Showing posts with label knitting. Show all posts
Showing posts with label knitting. Show all posts

Monday, 1 April 2024

She was right!



You may remember that I had to give up knitting and crocheting as it hurt my hands too much. It was so disappointing!

I was visiting my twin sister one day and I found her crocheting a beautiful baby shawl. Now her hands are sore with her lupus and arthritis, and when I asked her how she managed and  told her I could not longer knit or crochet, she encouraged me to take it up again. 

She assured me that her hands had improved since she took up her handcrafts again, and I resolved to give it a try. My hands improved and I had better flexibility in my hands and wrists. I was rapt! I needed to do something creative and those last few months.

With fibromyalgia it is important to find something to take my mind off pain, and I find knitting or crocheting does that to some degree. I also believe it is healthy and very satisfying to be creative and I have knitted, crocheted or sewn many gifts for family and friends over a lifetime.

I also enjoy blogging and so I thought to create a new one, highlighting a lot of those creations, mainly to remind myself of happy hours making and giving each one.

Currently I am working on making baby shawls and jackets for my grandchildren to use for their own children when the time is right... an heirloom gift or legacy if you will.

With being 71 years of age, I obviously don't know how long I will be able to continue doing this, so I am working on them now, either giving them directly to those old enough to keep them themselves, or to their mothers to keep until the time is right.



Keep clicking and stitching,

Glenys                    

Friday, 14 August 2020

The last stitch


So I decided to do some knitting recently. As a knitter all my life, I have a considerable stash of yarn and knitting needles. 

Vying for my attention are a large assortment of crochet hooks, needles, cottons of a myriad of colours, embroidery cottons and buttons. 

Dragging my knitting bag out of storage, it was like a greeting of old friends. I have been knitting since the age of 6 when my grandmother taught me both to knit and crochet.

We have 15 grandchildren and 2 great-granddaughters and I made my customary jacket, booties and bonnet set in blackberry stitch for all of them- except the little great-granddaughter. Goodness knows, I tried to make her a mint green shawl that her mother had requested, but halfway through, it got too heavy and I had to abandon it.

I refused to be beaten and decided to do it in squares, but alas, my deformed arthritic fingers could not manage to crochet. We moved out of the RV and with plenty of time at home, I decided to give knitting a go again.

As I cast on for a little jacket, I suddenly was overcome with tearing pain and searing muscles, and my fibromyalgia screamed, "Enough!
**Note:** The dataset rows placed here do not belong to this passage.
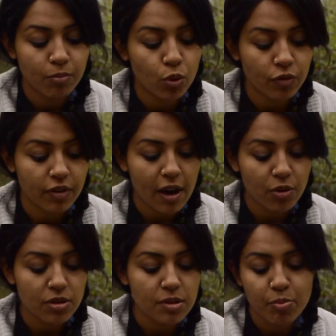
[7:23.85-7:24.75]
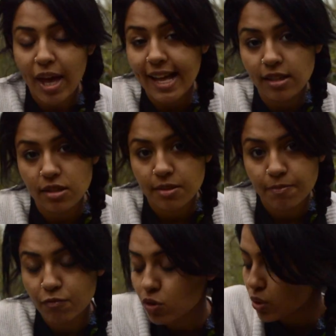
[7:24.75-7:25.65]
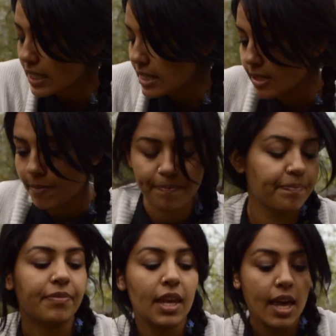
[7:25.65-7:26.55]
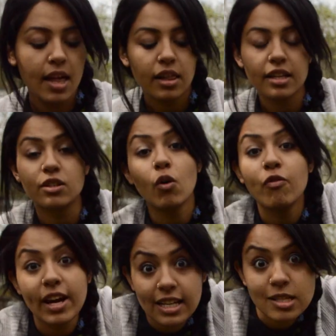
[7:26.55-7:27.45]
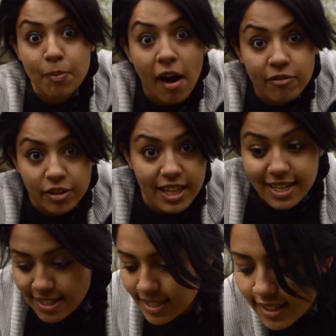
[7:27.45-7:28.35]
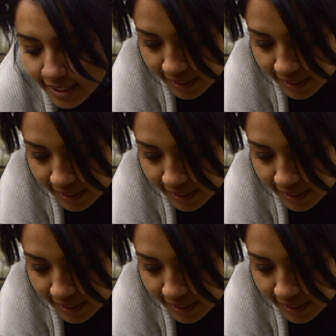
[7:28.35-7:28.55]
more flowers, plants, trees. Let's go find a spot for this.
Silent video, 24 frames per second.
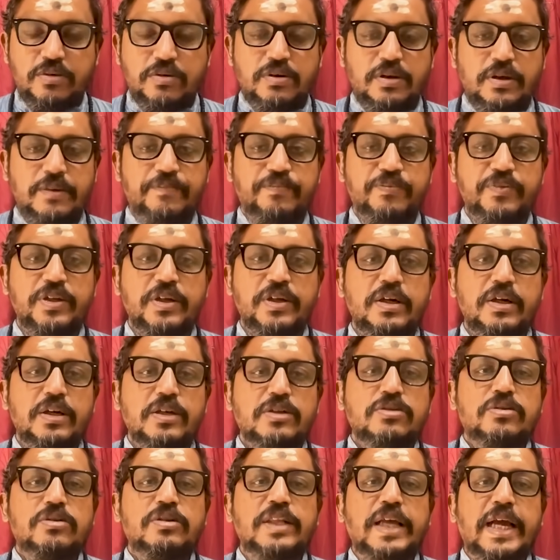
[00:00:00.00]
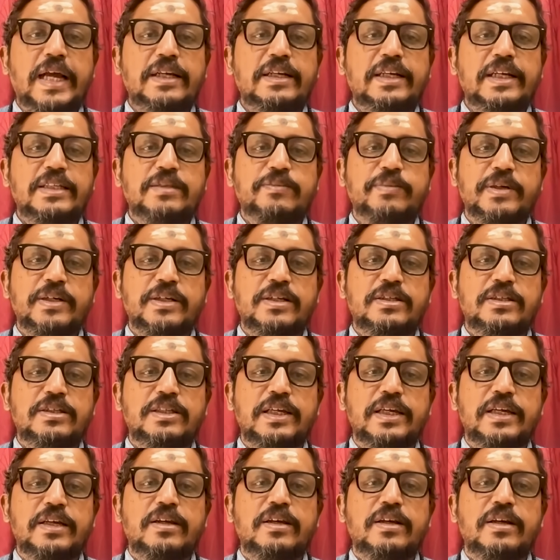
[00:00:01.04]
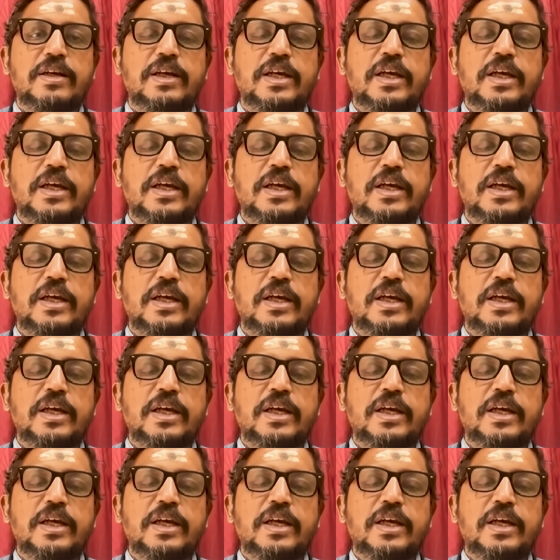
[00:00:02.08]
Okay, so that aspect is there.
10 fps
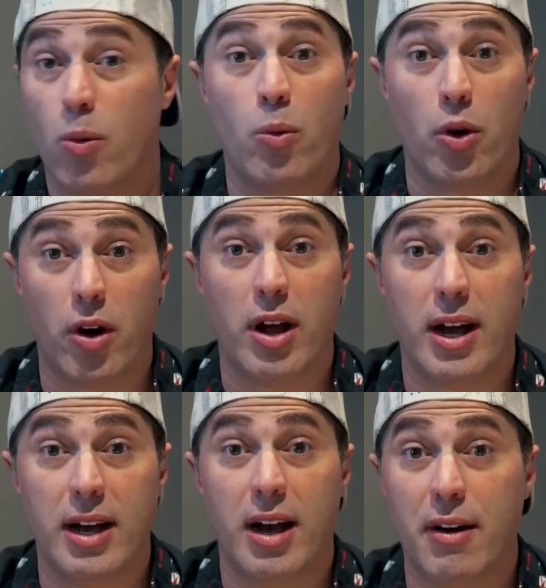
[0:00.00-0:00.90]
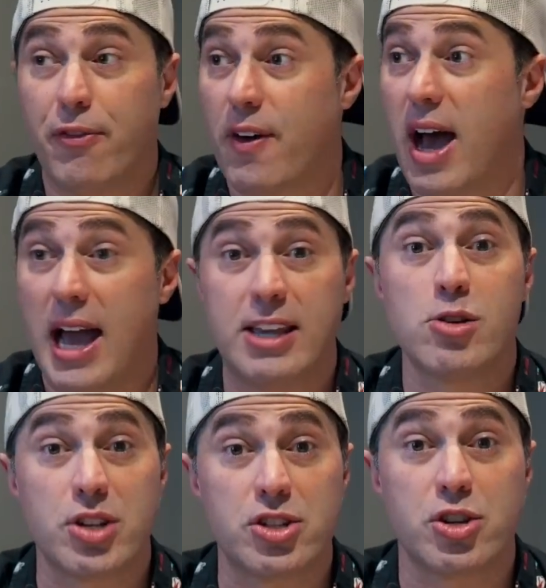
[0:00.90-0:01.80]
were of high
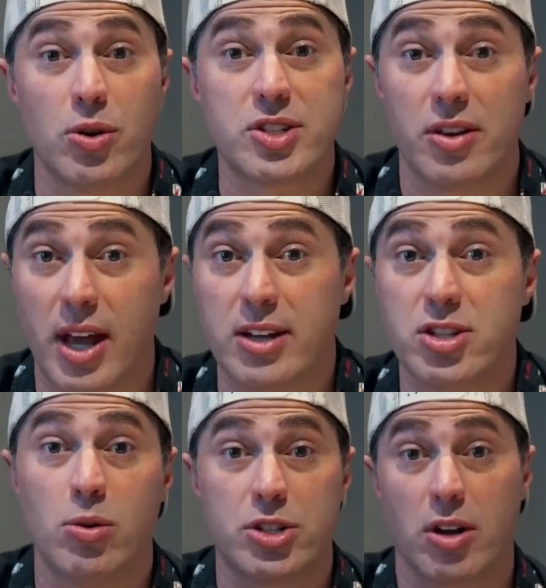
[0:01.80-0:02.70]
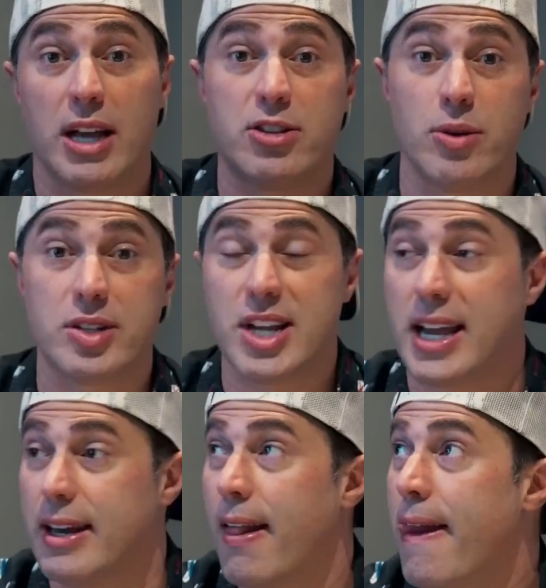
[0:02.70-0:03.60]
usage to us on night two, which I'll get to in a second.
How dare you think you can enjoy yourself by being creative!?"  Tearfully, I put the wool and needles down, went to the kitchen and took some paracetamol.

I rummaged through my knitting bag, the memories overwheming me. Leftover wools from all the previous baby clothes I had ever made, a remnant of the shawl I commenced but couldn't finish and buttons- every colour and all the same little pearlised look. 

A haunting memory of the endless baby jackets over the last 54 years of expecting children then grandchildren assaulted my brain, leaving me with a certain sadness for happier years and then years gone by so quickly.

Fibromyalgia and chronic pain have taken away so much from me, and it was hard to put that bag away again. But I will keep it to remind me of happier times when my muscles didn't hurt just keeping my arms up to knit or my neck didn't feel like it was breaking as my arms moved in quick rhythm to the casting on. 

I know this probably isn't blogging material, but I think we Sacrificial Home Keepers need encouragement. So, enjoy what you can still do, because with fibromyalgia and other chronic illness, we never know when it will be the last button we sew, letter we will handwrite,  or like me, what will finally be the last stitch.